Stored items:
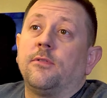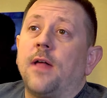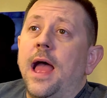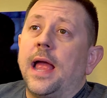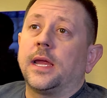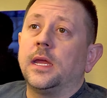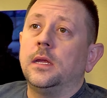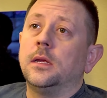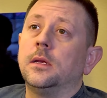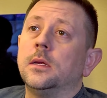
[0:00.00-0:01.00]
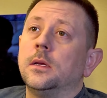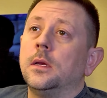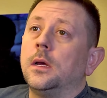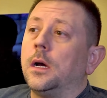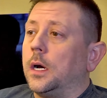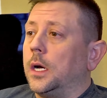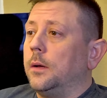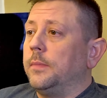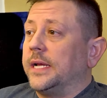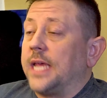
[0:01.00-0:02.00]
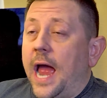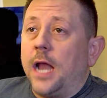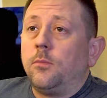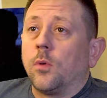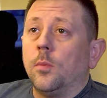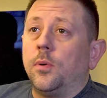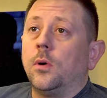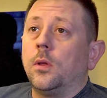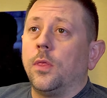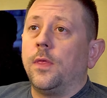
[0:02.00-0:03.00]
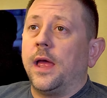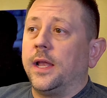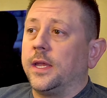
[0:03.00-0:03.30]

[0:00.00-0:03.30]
flag. It's admirable that,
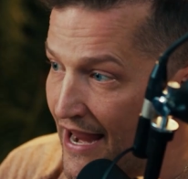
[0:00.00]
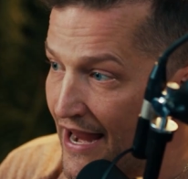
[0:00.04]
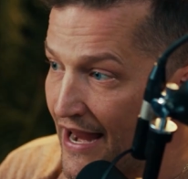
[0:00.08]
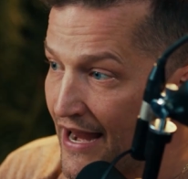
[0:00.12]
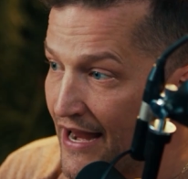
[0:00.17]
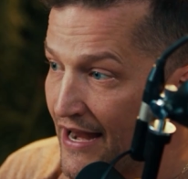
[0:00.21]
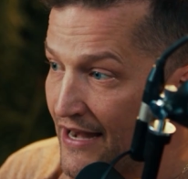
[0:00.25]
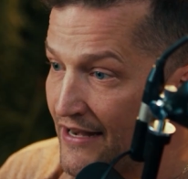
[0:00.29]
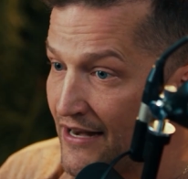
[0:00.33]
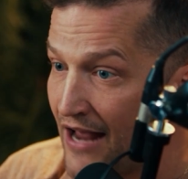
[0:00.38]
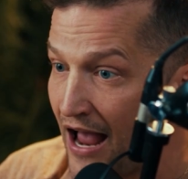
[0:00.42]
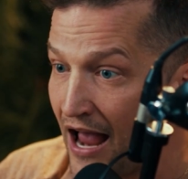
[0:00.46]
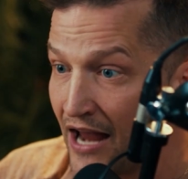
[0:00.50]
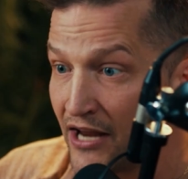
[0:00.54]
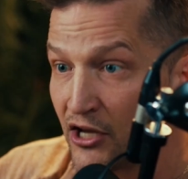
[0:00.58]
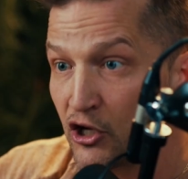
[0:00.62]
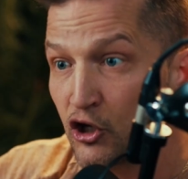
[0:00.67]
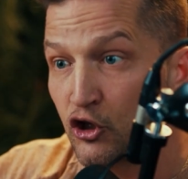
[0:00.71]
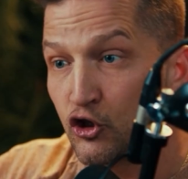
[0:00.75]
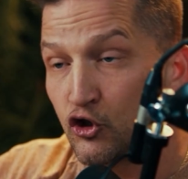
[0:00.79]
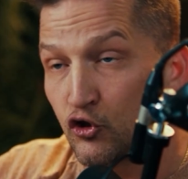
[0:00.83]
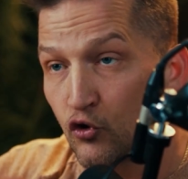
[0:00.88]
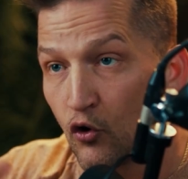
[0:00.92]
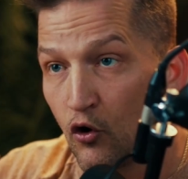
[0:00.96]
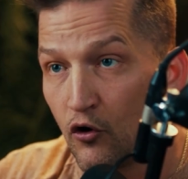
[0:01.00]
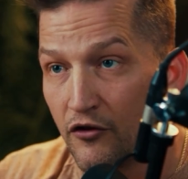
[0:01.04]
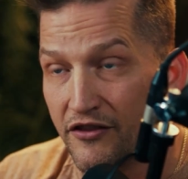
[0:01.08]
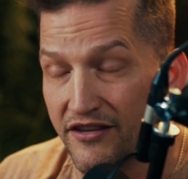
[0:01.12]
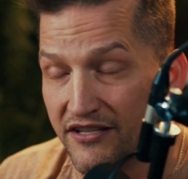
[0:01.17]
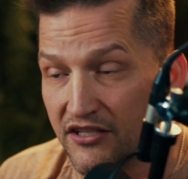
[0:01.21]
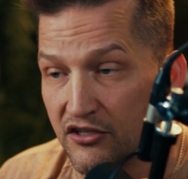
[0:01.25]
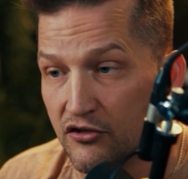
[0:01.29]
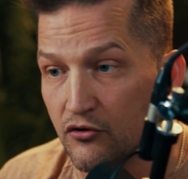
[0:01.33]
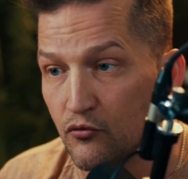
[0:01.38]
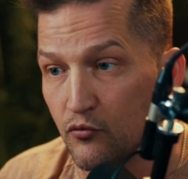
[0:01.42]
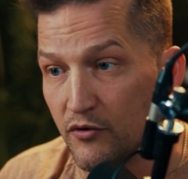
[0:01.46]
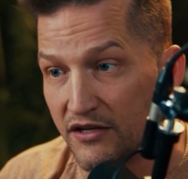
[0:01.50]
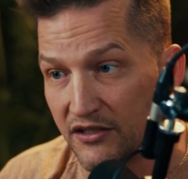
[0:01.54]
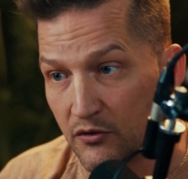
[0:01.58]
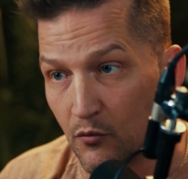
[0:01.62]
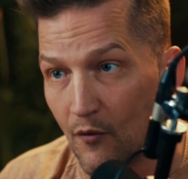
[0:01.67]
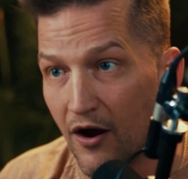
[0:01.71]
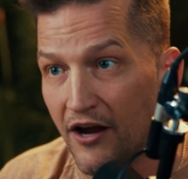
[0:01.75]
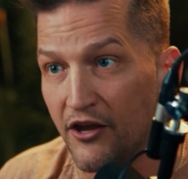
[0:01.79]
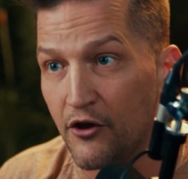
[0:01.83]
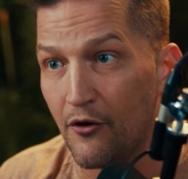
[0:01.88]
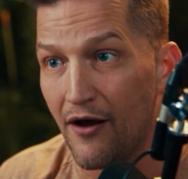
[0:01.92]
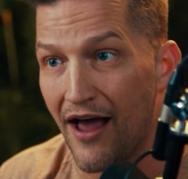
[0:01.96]
and I control, this is the reason
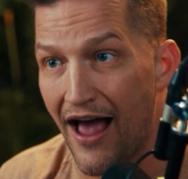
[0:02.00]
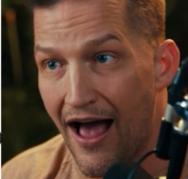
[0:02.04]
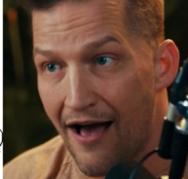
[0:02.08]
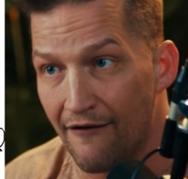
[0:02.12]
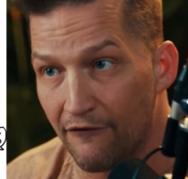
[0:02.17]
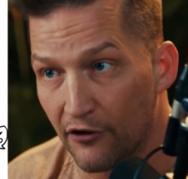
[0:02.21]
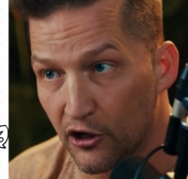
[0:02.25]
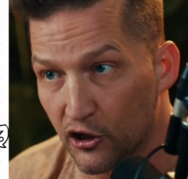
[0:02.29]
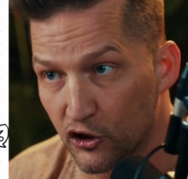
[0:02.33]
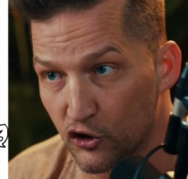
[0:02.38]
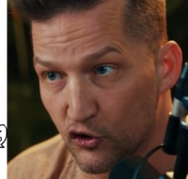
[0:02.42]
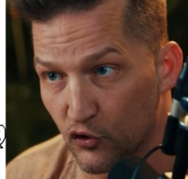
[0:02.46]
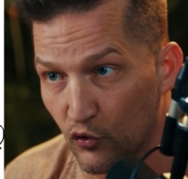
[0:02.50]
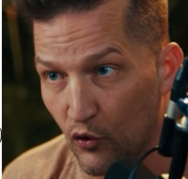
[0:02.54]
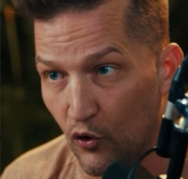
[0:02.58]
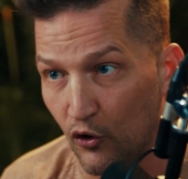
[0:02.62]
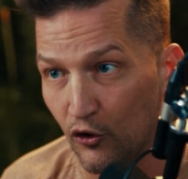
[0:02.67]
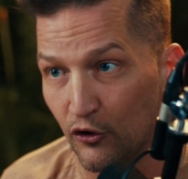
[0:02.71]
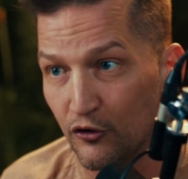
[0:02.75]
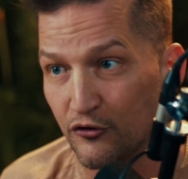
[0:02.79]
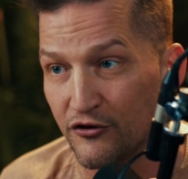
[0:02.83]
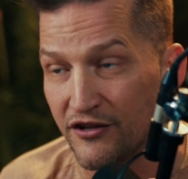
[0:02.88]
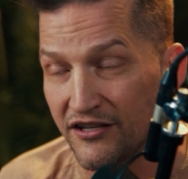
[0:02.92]
why you have a controller.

- **Exercise instructions**: Reproduce the data above line for line, excluding every picture.

- **Task solution**:
[0:00.00-0:01.00]
[0:01.00-0:02.00]
[0:02.00-0:03.00]
[0:03.00-0:03.30]

[0:00.00-0:03.30]
flag. It's admirable that,
[0:00.00]
[0:00.04]
[0:00.08]
[0:00.12]
[0:00.17]
[0:00.21]
[0:00.25]
[0:00.29]
[0:00.33]
[0:00.38]
[0:00.42]
[0:00.46]
[0:00.50]
[0:00.54]
[0:00.58]
[0:00.62]
[0:00.67]
[0:00.71]
[0:00.75]
[0:00.79]
[0:00.83]
[0:00.88]
[0:00.92]
[0:00.96]
[0:01.00]
[0:01.04]
[0:01.08]
[0:01.12]
[0:01.17]
[0:01.21]
[0:01.25]
[0:01.29]
[0:01.33]
[0:01.38]
[0:01.42]
[0:01.46]
[0:01.50]
[0:01.54]
[0:01.58]
[0:01.62]
[0:01.67]
[0:01.71]
[0:01.75]
[0:01.79]
[0:01.83]
[0:01.88]
[0:01.92]
[0:01.96]
and I control, this is the reason
[0:02.00]
[0:02.04]
[0:02.08]
[0:02.12]
[0:02.17]
[0:02.21]
[0:02.25]
[0:02.29]
[0:02.33]
[0:02.38]
[0:02.42]
[0:02.46]
[0:02.50]
[0:02.54]
[0:02.58]
[0:02.62]
[0:02.67]
[0:02.71]
[0:02.75]
[0:02.79]
[0:02.83]
[0:02.88]
[0:02.92]
why you have a controller.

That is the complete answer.